- Opening Delimiter -

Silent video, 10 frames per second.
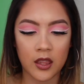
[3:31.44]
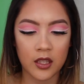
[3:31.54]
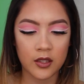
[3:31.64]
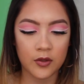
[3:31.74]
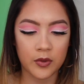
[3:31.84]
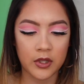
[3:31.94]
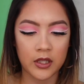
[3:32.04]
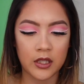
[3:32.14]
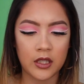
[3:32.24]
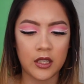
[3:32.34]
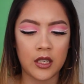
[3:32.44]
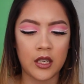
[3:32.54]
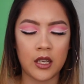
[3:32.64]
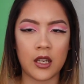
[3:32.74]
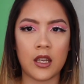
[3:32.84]
this one
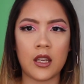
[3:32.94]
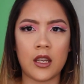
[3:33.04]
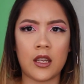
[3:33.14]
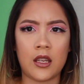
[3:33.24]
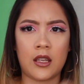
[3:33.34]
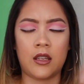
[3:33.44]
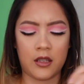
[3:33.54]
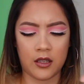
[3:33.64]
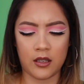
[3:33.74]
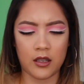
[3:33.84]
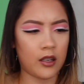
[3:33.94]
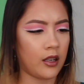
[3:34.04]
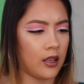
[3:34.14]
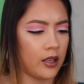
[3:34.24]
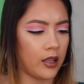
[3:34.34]

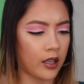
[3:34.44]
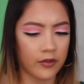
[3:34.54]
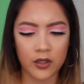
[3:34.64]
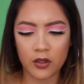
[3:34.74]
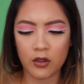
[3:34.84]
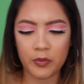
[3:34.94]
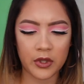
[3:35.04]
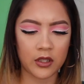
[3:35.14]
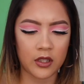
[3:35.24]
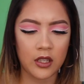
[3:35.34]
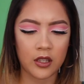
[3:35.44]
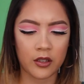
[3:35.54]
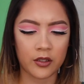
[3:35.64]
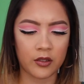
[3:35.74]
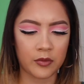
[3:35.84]
I haven't opened
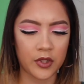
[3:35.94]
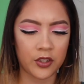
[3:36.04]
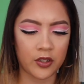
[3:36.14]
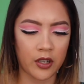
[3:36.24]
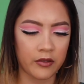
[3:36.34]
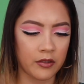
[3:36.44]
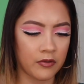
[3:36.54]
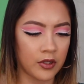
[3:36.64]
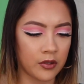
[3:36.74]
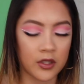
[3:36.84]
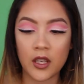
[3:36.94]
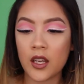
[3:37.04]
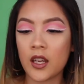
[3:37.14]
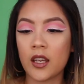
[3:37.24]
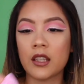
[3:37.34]
either, so I'm not sure how it feels.
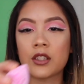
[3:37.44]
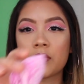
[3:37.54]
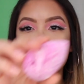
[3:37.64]
It's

- Closing Delimiter -

## [Exercise directions]
Each entry, word for word, belongs in your answer; each picture does not.

## [Your response]
Silent video, 10 frames per second.
[3:31.44]
[3:31.54]
[3:31.64]
[3:31.74]
[3:31.84]
[3:31.94]
[3:32.04]
[3:32.14]
[3:32.24]
[3:32.34]
[3:32.44]
[3:32.54]
[3:32.64]
[3:32.74]
[3:32.84]
this one
[3:32.94]
[3:33.04]
[3:33.14]
[3:33.24]
[3:33.34]
[3:33.44]
[3:33.54]
[3:33.64]
[3:33.74]
[3:33.84]
[3:33.94]
[3:34.04]
[3:34.14]
[3:34.24]
[3:34.34]

[3:34.44]
[3:34.54]
[3:34.64]
[3:34.74]
[3:34.84]
[3:34.94]
[3:35.04]
[3:35.14]
[3:35.24]
[3:35.34]
[3:35.44]
[3:35.54]
[3:35.64]
[3:35.74]
[3:35.84]
I haven't opened
[3:35.94]
[3:36.04]
[3:36.14]
[3:36.24]
[3:36.34]
[3:36.44]
[3:36.54]
[3:36.64]
[3:36.74]
[3:36.84]
[3:36.94]
[3:37.04]
[3:37.14]
[3:37.24]
[3:37.34]
either, so I'm not sure how it feels.
[3:37.44]
[3:37.54]
[3:37.64]
It's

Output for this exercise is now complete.